### SOURCE DATA
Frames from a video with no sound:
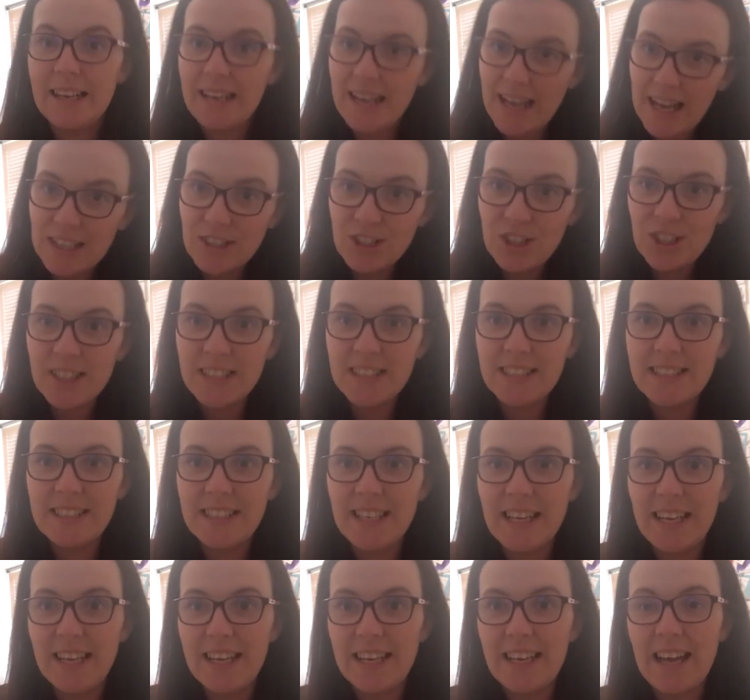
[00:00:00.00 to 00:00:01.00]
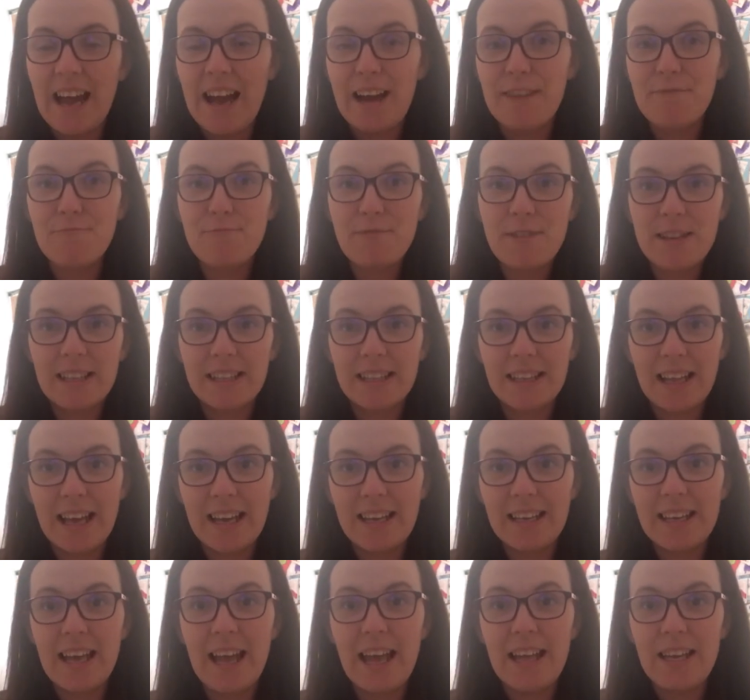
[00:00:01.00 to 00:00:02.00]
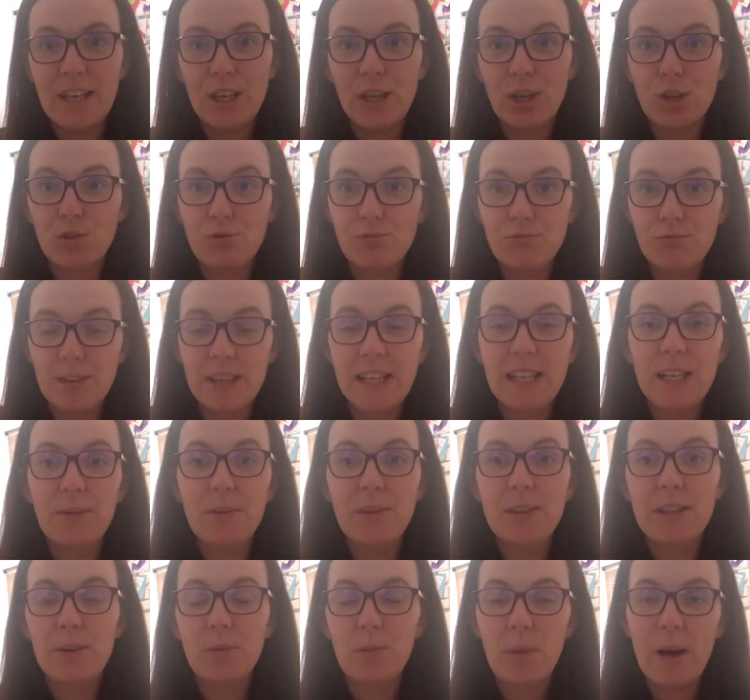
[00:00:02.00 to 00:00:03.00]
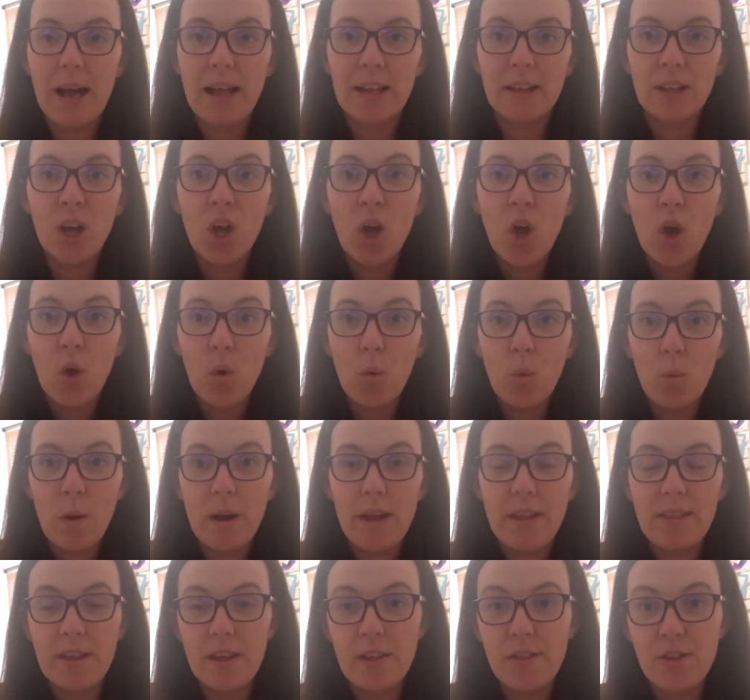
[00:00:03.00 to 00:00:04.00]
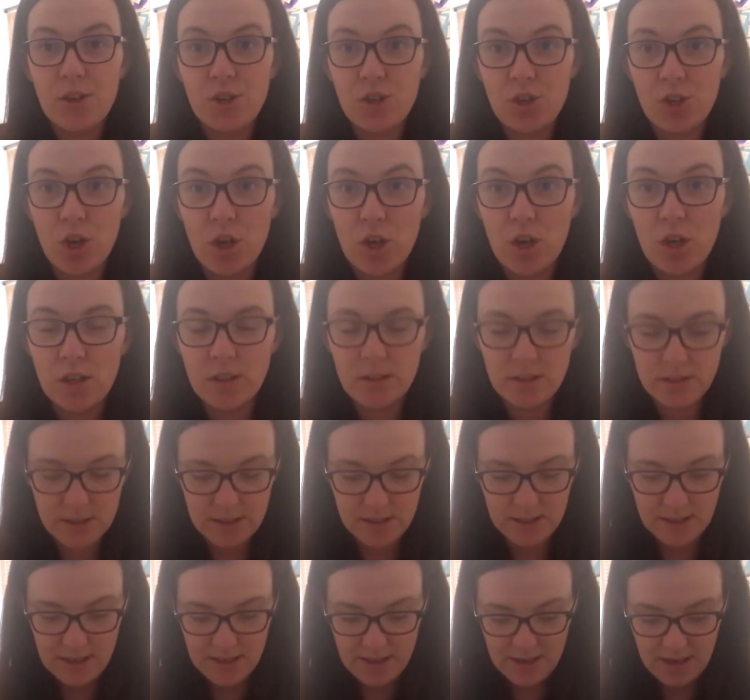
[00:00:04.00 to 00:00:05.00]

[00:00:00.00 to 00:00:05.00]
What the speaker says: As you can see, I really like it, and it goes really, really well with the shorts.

### YOUR INSTRUCTIONS
Skipping all images, output the listing exactly.

### RESPONSE TO THIS TASK
Frames from a video with no sound:
[00:00:00.00 to 00:00:01.00]
[00:00:01.00 to 00:00:02.00]
[00:00:02.00 to 00:00:03.00]
[00:00:03.00 to 00:00:04.00]
[00:00:04.00 to 00:00:05.00]

[00:00:00.00 to 00:00:05.00]
What the speaker says: As you can see, I really like it, and it goes really, really well with the shorts.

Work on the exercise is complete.